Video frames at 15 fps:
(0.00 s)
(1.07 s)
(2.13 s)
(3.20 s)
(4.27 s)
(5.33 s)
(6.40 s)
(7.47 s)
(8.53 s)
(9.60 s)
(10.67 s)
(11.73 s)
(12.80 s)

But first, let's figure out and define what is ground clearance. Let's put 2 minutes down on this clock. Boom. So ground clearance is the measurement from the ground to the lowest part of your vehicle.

...

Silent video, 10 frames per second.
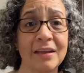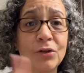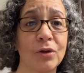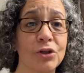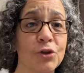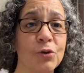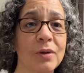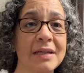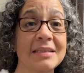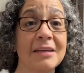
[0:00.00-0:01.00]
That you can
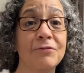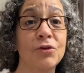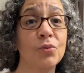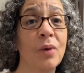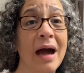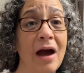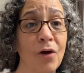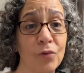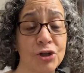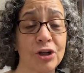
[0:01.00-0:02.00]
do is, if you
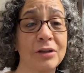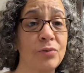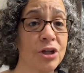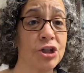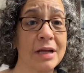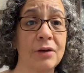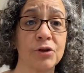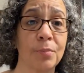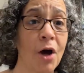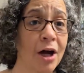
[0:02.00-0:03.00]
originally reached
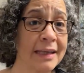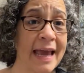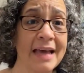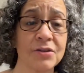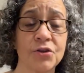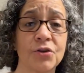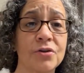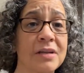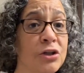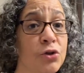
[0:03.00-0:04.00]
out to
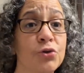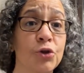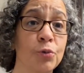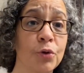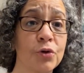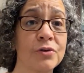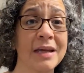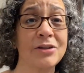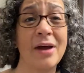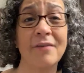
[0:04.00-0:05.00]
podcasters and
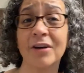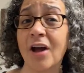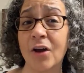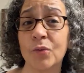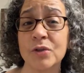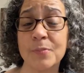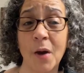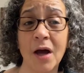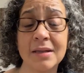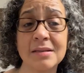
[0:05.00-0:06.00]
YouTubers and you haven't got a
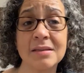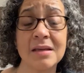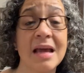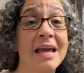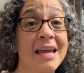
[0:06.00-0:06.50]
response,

Work order:
Your reply should consist solely of the number of lines above that contain the word "frames".

Task solution:
2